» What is being asked: Print every entry below exactly, leaving out the pictures.
-- Records for this exercise follows --
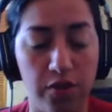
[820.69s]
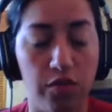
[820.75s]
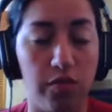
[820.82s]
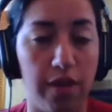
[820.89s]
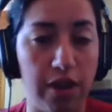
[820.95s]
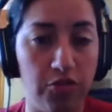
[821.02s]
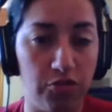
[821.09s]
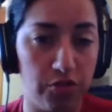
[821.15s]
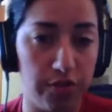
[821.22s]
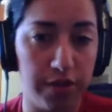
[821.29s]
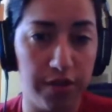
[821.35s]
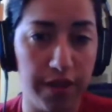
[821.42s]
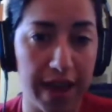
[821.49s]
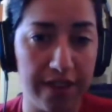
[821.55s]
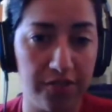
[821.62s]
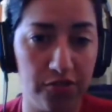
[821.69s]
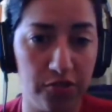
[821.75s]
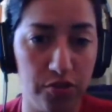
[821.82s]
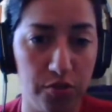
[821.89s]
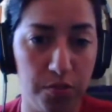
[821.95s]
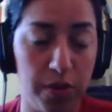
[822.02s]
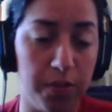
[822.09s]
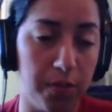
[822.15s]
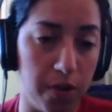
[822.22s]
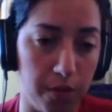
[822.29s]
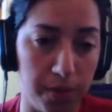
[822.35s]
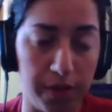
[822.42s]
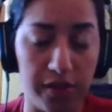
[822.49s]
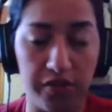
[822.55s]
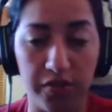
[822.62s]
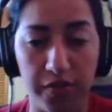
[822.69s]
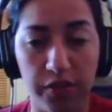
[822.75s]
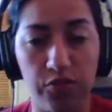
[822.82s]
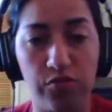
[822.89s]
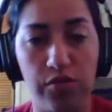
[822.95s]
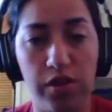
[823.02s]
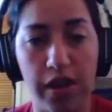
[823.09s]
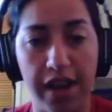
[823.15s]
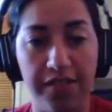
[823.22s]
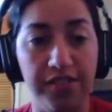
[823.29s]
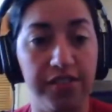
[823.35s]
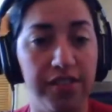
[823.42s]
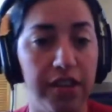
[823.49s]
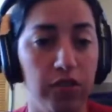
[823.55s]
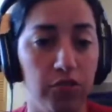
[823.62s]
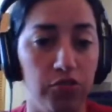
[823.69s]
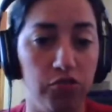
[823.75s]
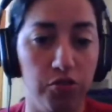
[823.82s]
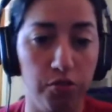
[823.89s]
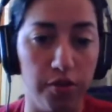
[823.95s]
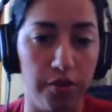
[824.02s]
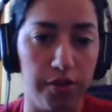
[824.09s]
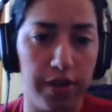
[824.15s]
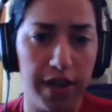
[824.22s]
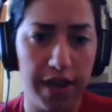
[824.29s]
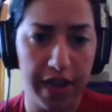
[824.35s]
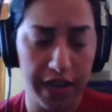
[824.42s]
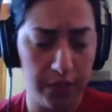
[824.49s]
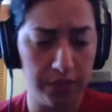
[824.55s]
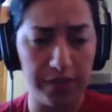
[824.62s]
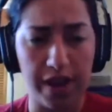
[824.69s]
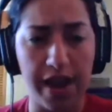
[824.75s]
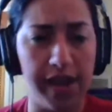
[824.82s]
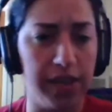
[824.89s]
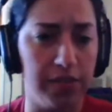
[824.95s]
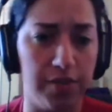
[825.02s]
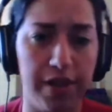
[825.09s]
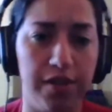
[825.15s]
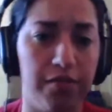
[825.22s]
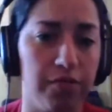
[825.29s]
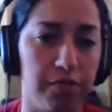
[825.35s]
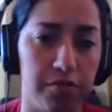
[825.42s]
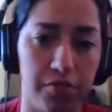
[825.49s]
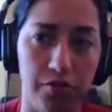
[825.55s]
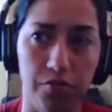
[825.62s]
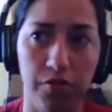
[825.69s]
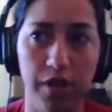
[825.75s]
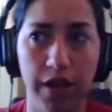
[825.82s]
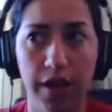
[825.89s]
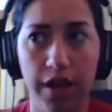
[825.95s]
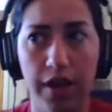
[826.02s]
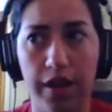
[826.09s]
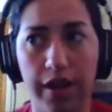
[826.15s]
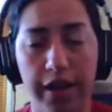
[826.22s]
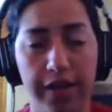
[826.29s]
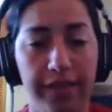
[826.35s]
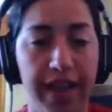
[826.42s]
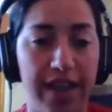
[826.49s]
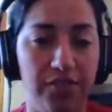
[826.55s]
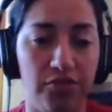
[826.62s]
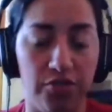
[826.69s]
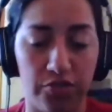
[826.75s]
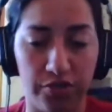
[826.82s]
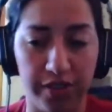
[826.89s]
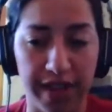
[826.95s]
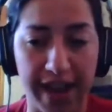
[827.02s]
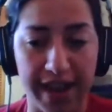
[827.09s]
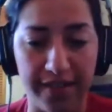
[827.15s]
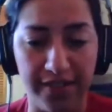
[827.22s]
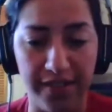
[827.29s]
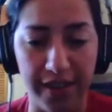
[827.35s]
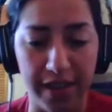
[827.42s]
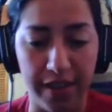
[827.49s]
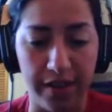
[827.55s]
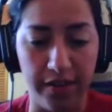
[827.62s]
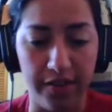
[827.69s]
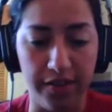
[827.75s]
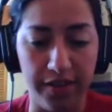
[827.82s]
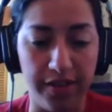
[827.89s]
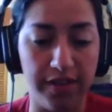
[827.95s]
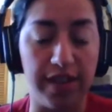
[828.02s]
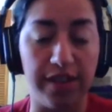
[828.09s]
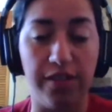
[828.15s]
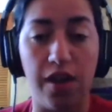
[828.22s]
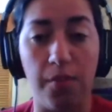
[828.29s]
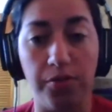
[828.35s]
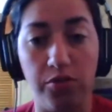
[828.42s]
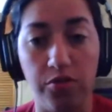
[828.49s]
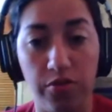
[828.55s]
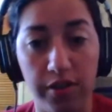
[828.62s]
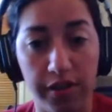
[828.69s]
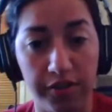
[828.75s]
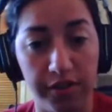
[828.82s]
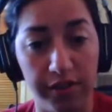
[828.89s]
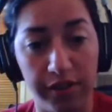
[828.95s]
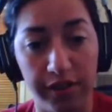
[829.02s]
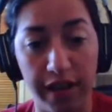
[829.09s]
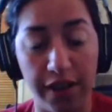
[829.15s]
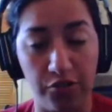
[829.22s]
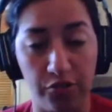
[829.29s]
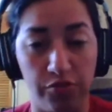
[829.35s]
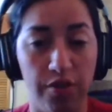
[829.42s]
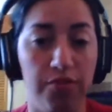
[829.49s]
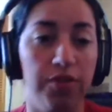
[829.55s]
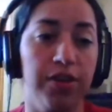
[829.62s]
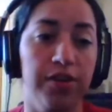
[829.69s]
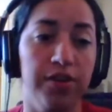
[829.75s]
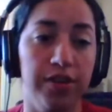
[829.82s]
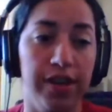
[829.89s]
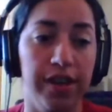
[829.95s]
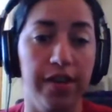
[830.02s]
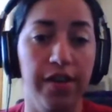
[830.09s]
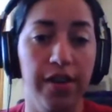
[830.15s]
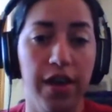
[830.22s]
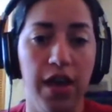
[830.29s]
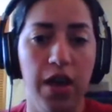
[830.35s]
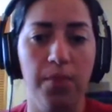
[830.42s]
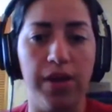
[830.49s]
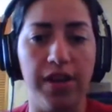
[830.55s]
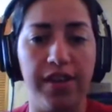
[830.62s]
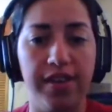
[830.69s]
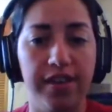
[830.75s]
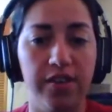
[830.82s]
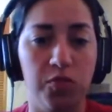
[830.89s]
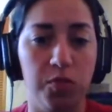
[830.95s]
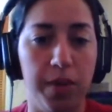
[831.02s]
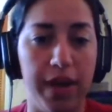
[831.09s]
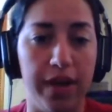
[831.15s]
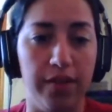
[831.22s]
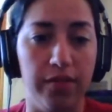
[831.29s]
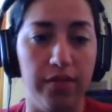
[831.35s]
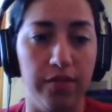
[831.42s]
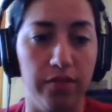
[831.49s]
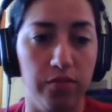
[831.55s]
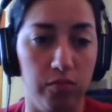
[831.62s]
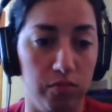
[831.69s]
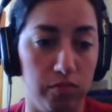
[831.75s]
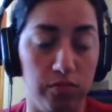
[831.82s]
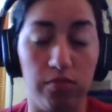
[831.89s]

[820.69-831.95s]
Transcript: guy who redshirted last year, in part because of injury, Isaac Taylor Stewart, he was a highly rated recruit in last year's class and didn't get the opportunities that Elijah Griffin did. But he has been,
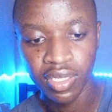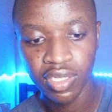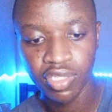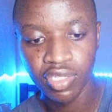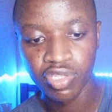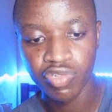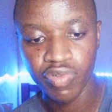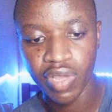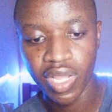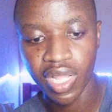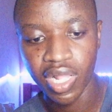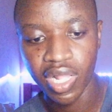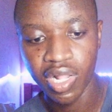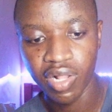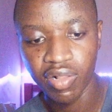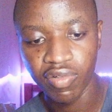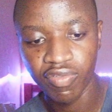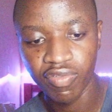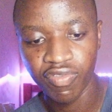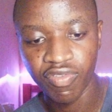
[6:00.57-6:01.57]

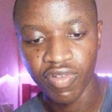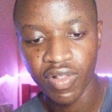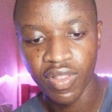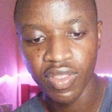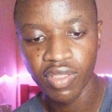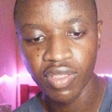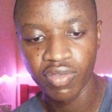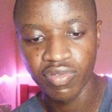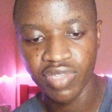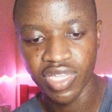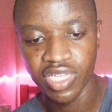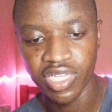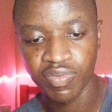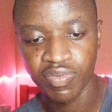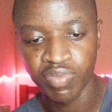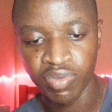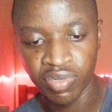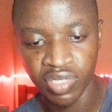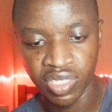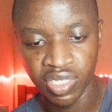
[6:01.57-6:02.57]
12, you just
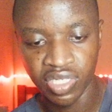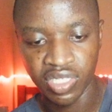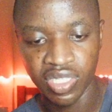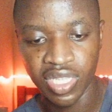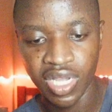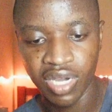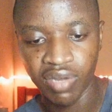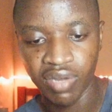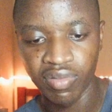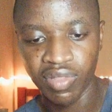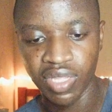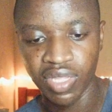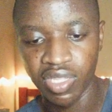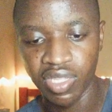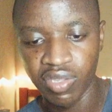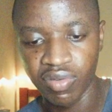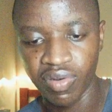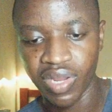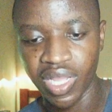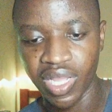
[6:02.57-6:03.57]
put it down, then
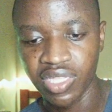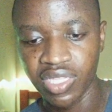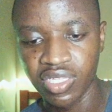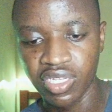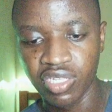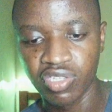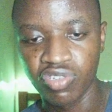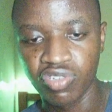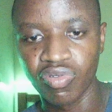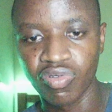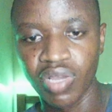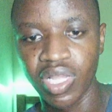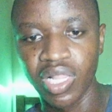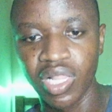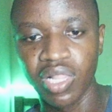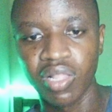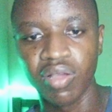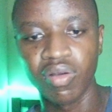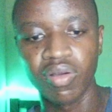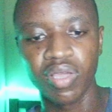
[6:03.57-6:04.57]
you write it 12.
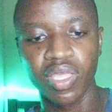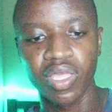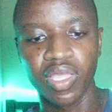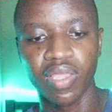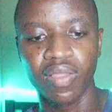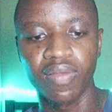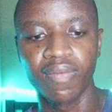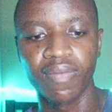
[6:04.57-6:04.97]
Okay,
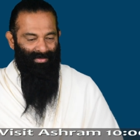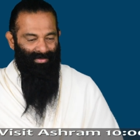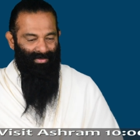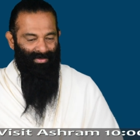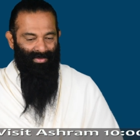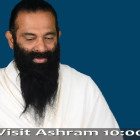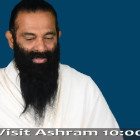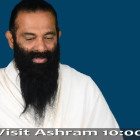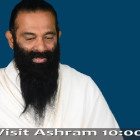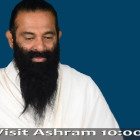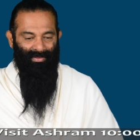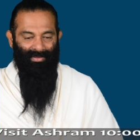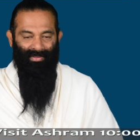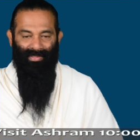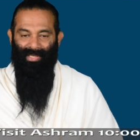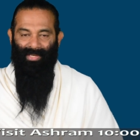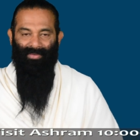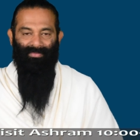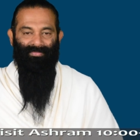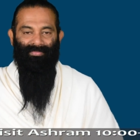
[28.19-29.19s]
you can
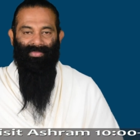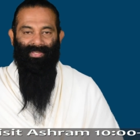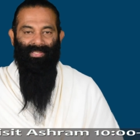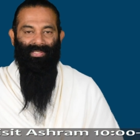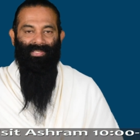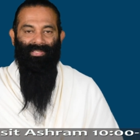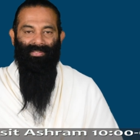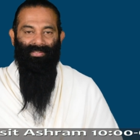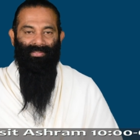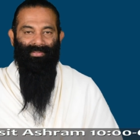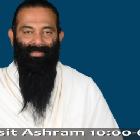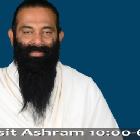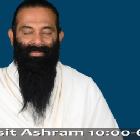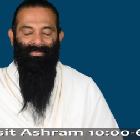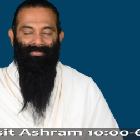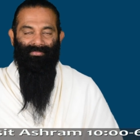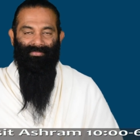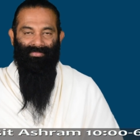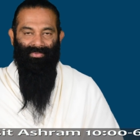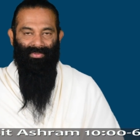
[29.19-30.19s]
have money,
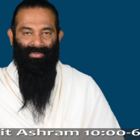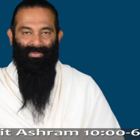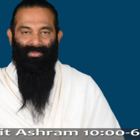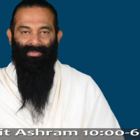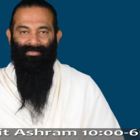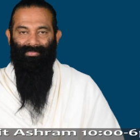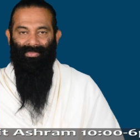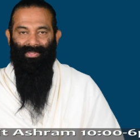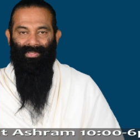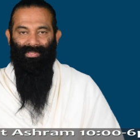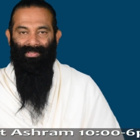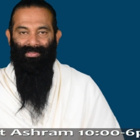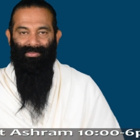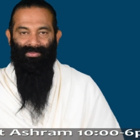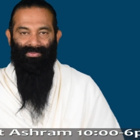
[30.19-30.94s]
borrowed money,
-- Records for this exercise concluded --
» Response to this task:
[820.69s]
[820.75s]
[820.82s]
[820.89s]
[820.95s]
[821.02s]
[821.09s]
[821.15s]
[821.22s]
[821.29s]
[821.35s]
[821.42s]
[821.49s]
[821.55s]
[821.62s]
[821.69s]
[821.75s]
[821.82s]
[821.89s]
[821.95s]
[822.02s]
[822.09s]
[822.15s]
[822.22s]
[822.29s]
[822.35s]
[822.42s]
[822.49s]
[822.55s]
[822.62s]
[822.69s]
[822.75s]
[822.82s]
[822.89s]
[822.95s]
[823.02s]
[823.09s]
[823.15s]
[823.22s]
[823.29s]
[823.35s]
[823.42s]
[823.49s]
[823.55s]
[823.62s]
[823.69s]
[823.75s]
[823.82s]
[823.89s]
[823.95s]
[824.02s]
[824.09s]
[824.15s]
[824.22s]
[824.29s]
[824.35s]
[824.42s]
[824.49s]
[824.55s]
[824.62s]
[824.69s]
[824.75s]
[824.82s]
[824.89s]
[824.95s]
[825.02s]
[825.09s]
[825.15s]
[825.22s]
[825.29s]
[825.35s]
[825.42s]
[825.49s]
[825.55s]
[825.62s]
[825.69s]
[825.75s]
[825.82s]
[825.89s]
[825.95s]
[826.02s]
[826.09s]
[826.15s]
[826.22s]
[826.29s]
[826.35s]
[826.42s]
[826.49s]
[826.55s]
[826.62s]
[826.69s]
[826.75s]
[826.82s]
[826.89s]
[826.95s]
[827.02s]
[827.09s]
[827.15s]
[827.22s]
[827.29s]
[827.35s]
[827.42s]
[827.49s]
[827.55s]
[827.62s]
[827.69s]
[827.75s]
[827.82s]
[827.89s]
[827.95s]
[828.02s]
[828.09s]
[828.15s]
[828.22s]
[828.29s]
[828.35s]
[828.42s]
[828.49s]
[828.55s]
[828.62s]
[828.69s]
[828.75s]
[828.82s]
[828.89s]
[828.95s]
[829.02s]
[829.09s]
[829.15s]
[829.22s]
[829.29s]
[829.35s]
[829.42s]
[829.49s]
[829.55s]
[829.62s]
[829.69s]
[829.75s]
[829.82s]
[829.89s]
[829.95s]
[830.02s]
[830.09s]
[830.15s]
[830.22s]
[830.29s]
[830.35s]
[830.42s]
[830.49s]
[830.55s]
[830.62s]
[830.69s]
[830.75s]
[830.82s]
[830.89s]
[830.95s]
[831.02s]
[831.09s]
[831.15s]
[831.22s]
[831.29s]
[831.35s]
[831.42s]
[831.49s]
[831.55s]
[831.62s]
[831.69s]
[831.75s]
[831.82s]
[831.89s]

[820.69-831.95s]
Transcript: guy who redshirted last year, in part because of injury, Isaac Taylor Stewart, he was a highly rated recruit in last year's class and didn't get the opportunities that Elijah Griffin did. But he has been,
[6:00.57-6:01.57]

[6:01.57-6:02.57]
12, you just
[6:02.57-6:03.57]
put it down, then
[6:03.57-6:04.57]
you write it 12.
[6:04.57-6:04.97]
Okay,
[28.19-29.19s]
you can
[29.19-30.19s]
have money,
[30.19-30.94s]
borrowed money,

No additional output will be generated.